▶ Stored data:
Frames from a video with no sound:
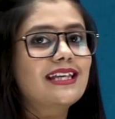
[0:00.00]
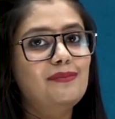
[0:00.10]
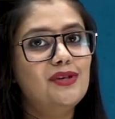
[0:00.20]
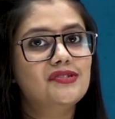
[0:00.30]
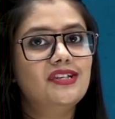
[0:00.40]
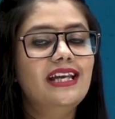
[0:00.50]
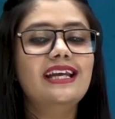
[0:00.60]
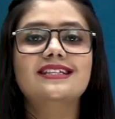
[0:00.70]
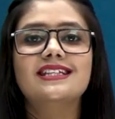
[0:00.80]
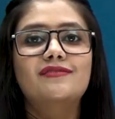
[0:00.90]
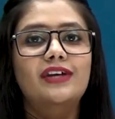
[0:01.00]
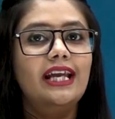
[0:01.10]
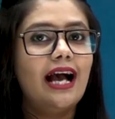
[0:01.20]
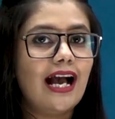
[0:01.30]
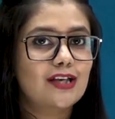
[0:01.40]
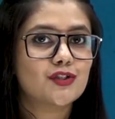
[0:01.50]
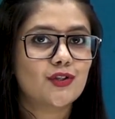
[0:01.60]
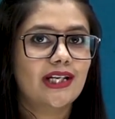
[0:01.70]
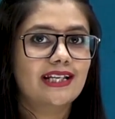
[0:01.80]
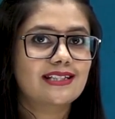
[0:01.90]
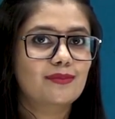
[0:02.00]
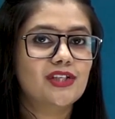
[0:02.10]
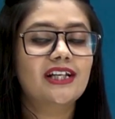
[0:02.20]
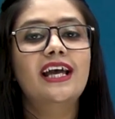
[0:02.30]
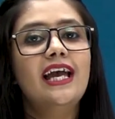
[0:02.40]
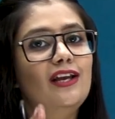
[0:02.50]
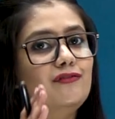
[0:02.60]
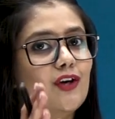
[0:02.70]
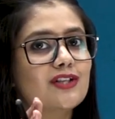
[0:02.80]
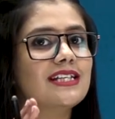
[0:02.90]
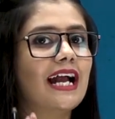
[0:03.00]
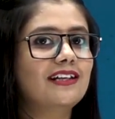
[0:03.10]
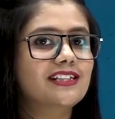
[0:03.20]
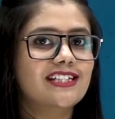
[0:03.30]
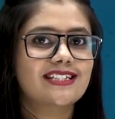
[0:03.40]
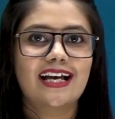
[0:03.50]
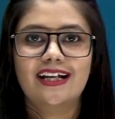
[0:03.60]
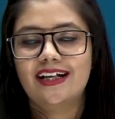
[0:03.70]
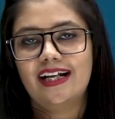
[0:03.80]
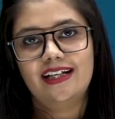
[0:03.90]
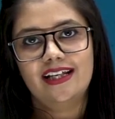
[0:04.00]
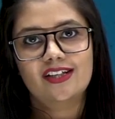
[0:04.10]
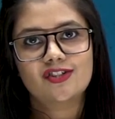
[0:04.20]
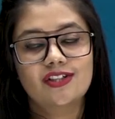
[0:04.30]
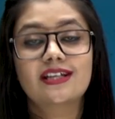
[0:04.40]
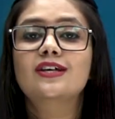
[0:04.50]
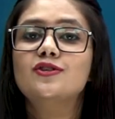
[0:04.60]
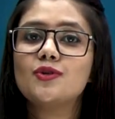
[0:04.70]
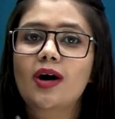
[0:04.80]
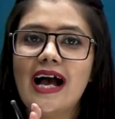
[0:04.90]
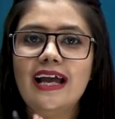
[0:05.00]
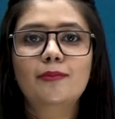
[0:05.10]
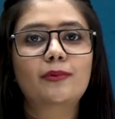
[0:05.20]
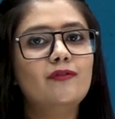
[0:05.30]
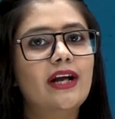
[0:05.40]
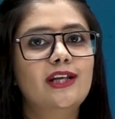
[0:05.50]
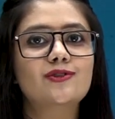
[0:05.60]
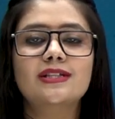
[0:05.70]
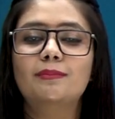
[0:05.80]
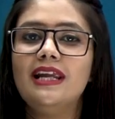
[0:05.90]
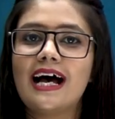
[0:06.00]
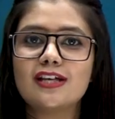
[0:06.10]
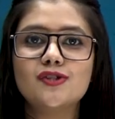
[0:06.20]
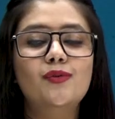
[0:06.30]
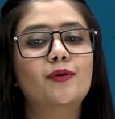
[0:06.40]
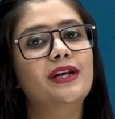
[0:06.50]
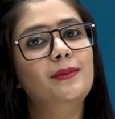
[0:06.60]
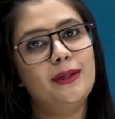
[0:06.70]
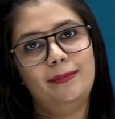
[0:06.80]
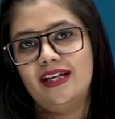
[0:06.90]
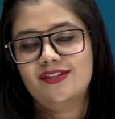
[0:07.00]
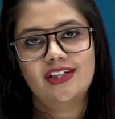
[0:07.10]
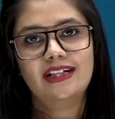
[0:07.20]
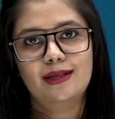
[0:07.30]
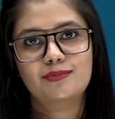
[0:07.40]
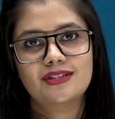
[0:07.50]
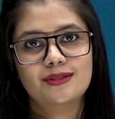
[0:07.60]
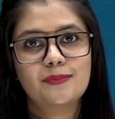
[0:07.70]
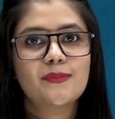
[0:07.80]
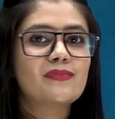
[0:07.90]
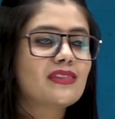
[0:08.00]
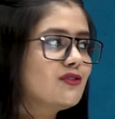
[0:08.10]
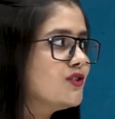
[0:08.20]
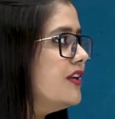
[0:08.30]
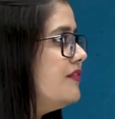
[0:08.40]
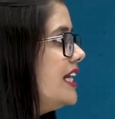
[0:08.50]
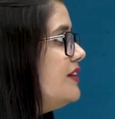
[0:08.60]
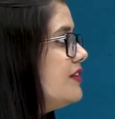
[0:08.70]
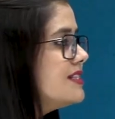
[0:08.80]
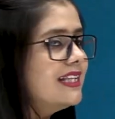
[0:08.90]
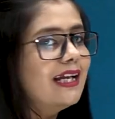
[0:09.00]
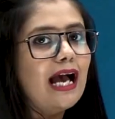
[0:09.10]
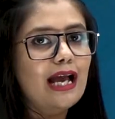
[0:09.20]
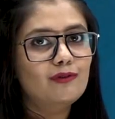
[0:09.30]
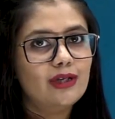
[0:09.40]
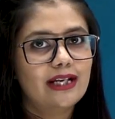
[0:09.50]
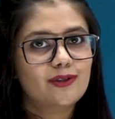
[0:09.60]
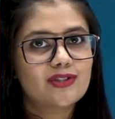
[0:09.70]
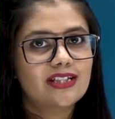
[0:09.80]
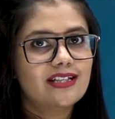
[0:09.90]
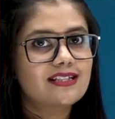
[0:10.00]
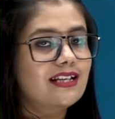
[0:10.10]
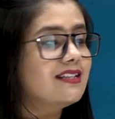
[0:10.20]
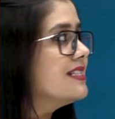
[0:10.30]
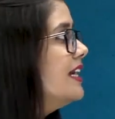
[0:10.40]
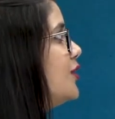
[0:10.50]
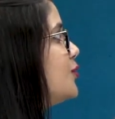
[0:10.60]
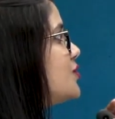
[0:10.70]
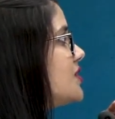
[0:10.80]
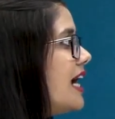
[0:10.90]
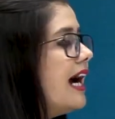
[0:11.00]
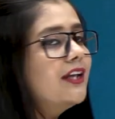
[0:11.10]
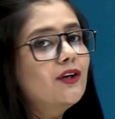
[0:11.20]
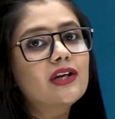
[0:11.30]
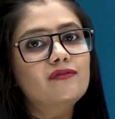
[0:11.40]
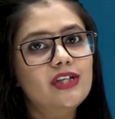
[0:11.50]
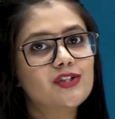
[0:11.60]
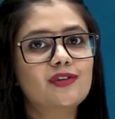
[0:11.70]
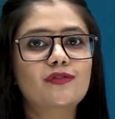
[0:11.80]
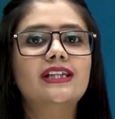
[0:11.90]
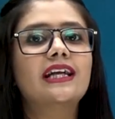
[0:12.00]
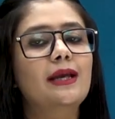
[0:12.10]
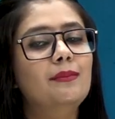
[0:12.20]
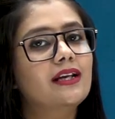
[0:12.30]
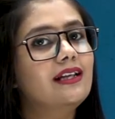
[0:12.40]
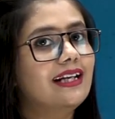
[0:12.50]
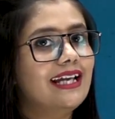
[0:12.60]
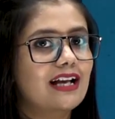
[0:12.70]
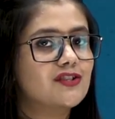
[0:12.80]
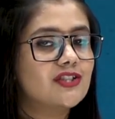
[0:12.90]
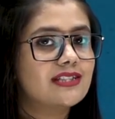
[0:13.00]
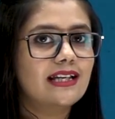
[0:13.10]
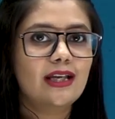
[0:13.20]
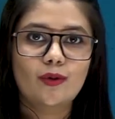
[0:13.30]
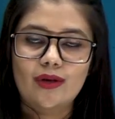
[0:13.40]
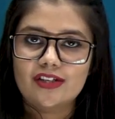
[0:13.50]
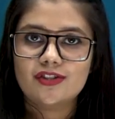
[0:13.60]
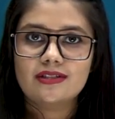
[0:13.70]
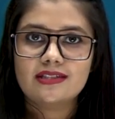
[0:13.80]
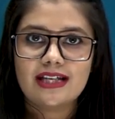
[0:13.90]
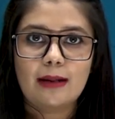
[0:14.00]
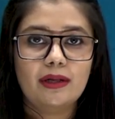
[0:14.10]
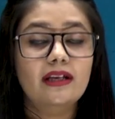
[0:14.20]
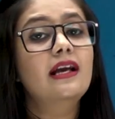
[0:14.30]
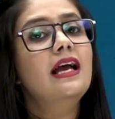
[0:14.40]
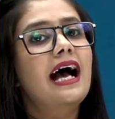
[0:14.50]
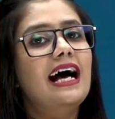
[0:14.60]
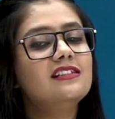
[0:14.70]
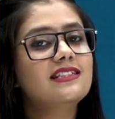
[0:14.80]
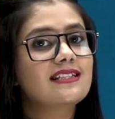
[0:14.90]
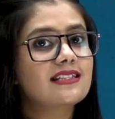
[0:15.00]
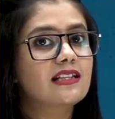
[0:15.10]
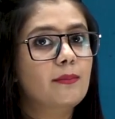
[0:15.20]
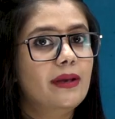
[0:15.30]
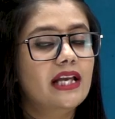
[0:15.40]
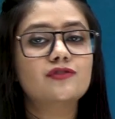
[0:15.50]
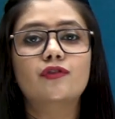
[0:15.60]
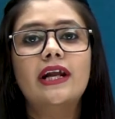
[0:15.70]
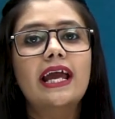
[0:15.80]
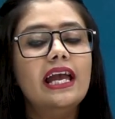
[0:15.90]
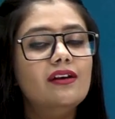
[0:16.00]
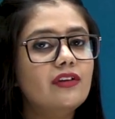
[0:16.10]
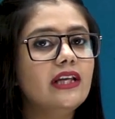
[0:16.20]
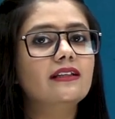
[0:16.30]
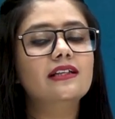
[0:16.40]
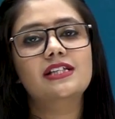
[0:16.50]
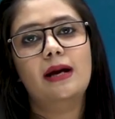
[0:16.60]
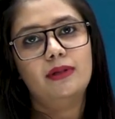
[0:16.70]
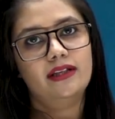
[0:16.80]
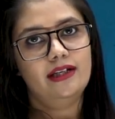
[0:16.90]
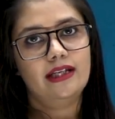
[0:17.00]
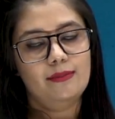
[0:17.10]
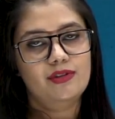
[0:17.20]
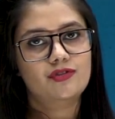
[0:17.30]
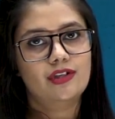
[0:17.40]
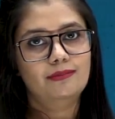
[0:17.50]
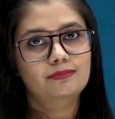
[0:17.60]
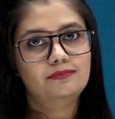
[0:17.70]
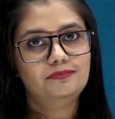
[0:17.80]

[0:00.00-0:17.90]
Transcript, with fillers: chemistry is a very high scoring subject if your strategies are in right direction. So I'll provide you some last moment preparation tips. So the very first thing I would like to suggest is to start your revision with the chemical reactions and equations chapter, as this is the base for every other chapter in chemistry.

▶ Task brief:
Quote every record above exactly, omitting any pictures they contain.

▶ Output of the task:
Frames from a video with no sound:
[0:00.00]
[0:00.10]
[0:00.20]
[0:00.30]
[0:00.40]
[0:00.50]
[0:00.60]
[0:00.70]
[0:00.80]
[0:00.90]
[0:01.00]
[0:01.10]
[0:01.20]
[0:01.30]
[0:01.40]
[0:01.50]
[0:01.60]
[0:01.70]
[0:01.80]
[0:01.90]
[0:02.00]
[0:02.10]
[0:02.20]
[0:02.30]
[0:02.40]
[0:02.50]
[0:02.60]
[0:02.70]
[0:02.80]
[0:02.90]
[0:03.00]
[0:03.10]
[0:03.20]
[0:03.30]
[0:03.40]
[0:03.50]
[0:03.60]
[0:03.70]
[0:03.80]
[0:03.90]
[0:04.00]
[0:04.10]
[0:04.20]
[0:04.30]
[0:04.40]
[0:04.50]
[0:04.60]
[0:04.70]
[0:04.80]
[0:04.90]
[0:05.00]
[0:05.10]
[0:05.20]
[0:05.30]
[0:05.40]
[0:05.50]
[0:05.60]
[0:05.70]
[0:05.80]
[0:05.90]
[0:06.00]
[0:06.10]
[0:06.20]
[0:06.30]
[0:06.40]
[0:06.50]
[0:06.60]
[0:06.70]
[0:06.80]
[0:06.90]
[0:07.00]
[0:07.10]
[0:07.20]
[0:07.30]
[0:07.40]
[0:07.50]
[0:07.60]
[0:07.70]
[0:07.80]
[0:07.90]
[0:08.00]
[0:08.10]
[0:08.20]
[0:08.30]
[0:08.40]
[0:08.50]
[0:08.60]
[0:08.70]
[0:08.80]
[0:08.90]
[0:09.00]
[0:09.10]
[0:09.20]
[0:09.30]
[0:09.40]
[0:09.50]
[0:09.60]
[0:09.70]
[0:09.80]
[0:09.90]
[0:10.00]
[0:10.10]
[0:10.20]
[0:10.30]
[0:10.40]
[0:10.50]
[0:10.60]
[0:10.70]
[0:10.80]
[0:10.90]
[0:11.00]
[0:11.10]
[0:11.20]
[0:11.30]
[0:11.40]
[0:11.50]
[0:11.60]
[0:11.70]
[0:11.80]
[0:11.90]
[0:12.00]
[0:12.10]
[0:12.20]
[0:12.30]
[0:12.40]
[0:12.50]
[0:12.60]
[0:12.70]
[0:12.80]
[0:12.90]
[0:13.00]
[0:13.10]
[0:13.20]
[0:13.30]
[0:13.40]
[0:13.50]
[0:13.60]
[0:13.70]
[0:13.80]
[0:13.90]
[0:14.00]
[0:14.10]
[0:14.20]
[0:14.30]
[0:14.40]
[0:14.50]
[0:14.60]
[0:14.70]
[0:14.80]
[0:14.90]
[0:15.00]
[0:15.10]
[0:15.20]
[0:15.30]
[0:15.40]
[0:15.50]
[0:15.60]
[0:15.70]
[0:15.80]
[0:15.90]
[0:16.00]
[0:16.10]
[0:16.20]
[0:16.30]
[0:16.40]
[0:16.50]
[0:16.60]
[0:16.70]
[0:16.80]
[0:16.90]
[0:17.00]
[0:17.10]
[0:17.20]
[0:17.30]
[0:17.40]
[0:17.50]
[0:17.60]
[0:17.70]
[0:17.80]

[0:00.00-0:17.90]
Transcript, with fillers: chemistry is a very high scoring subject if your strategies are in right direction. So I'll provide you some last moment preparation tips. So the very first thing I would like to suggest is to start your revision with the chemical reactions and equations chapter, as this is the base for every other chapter in chemistry.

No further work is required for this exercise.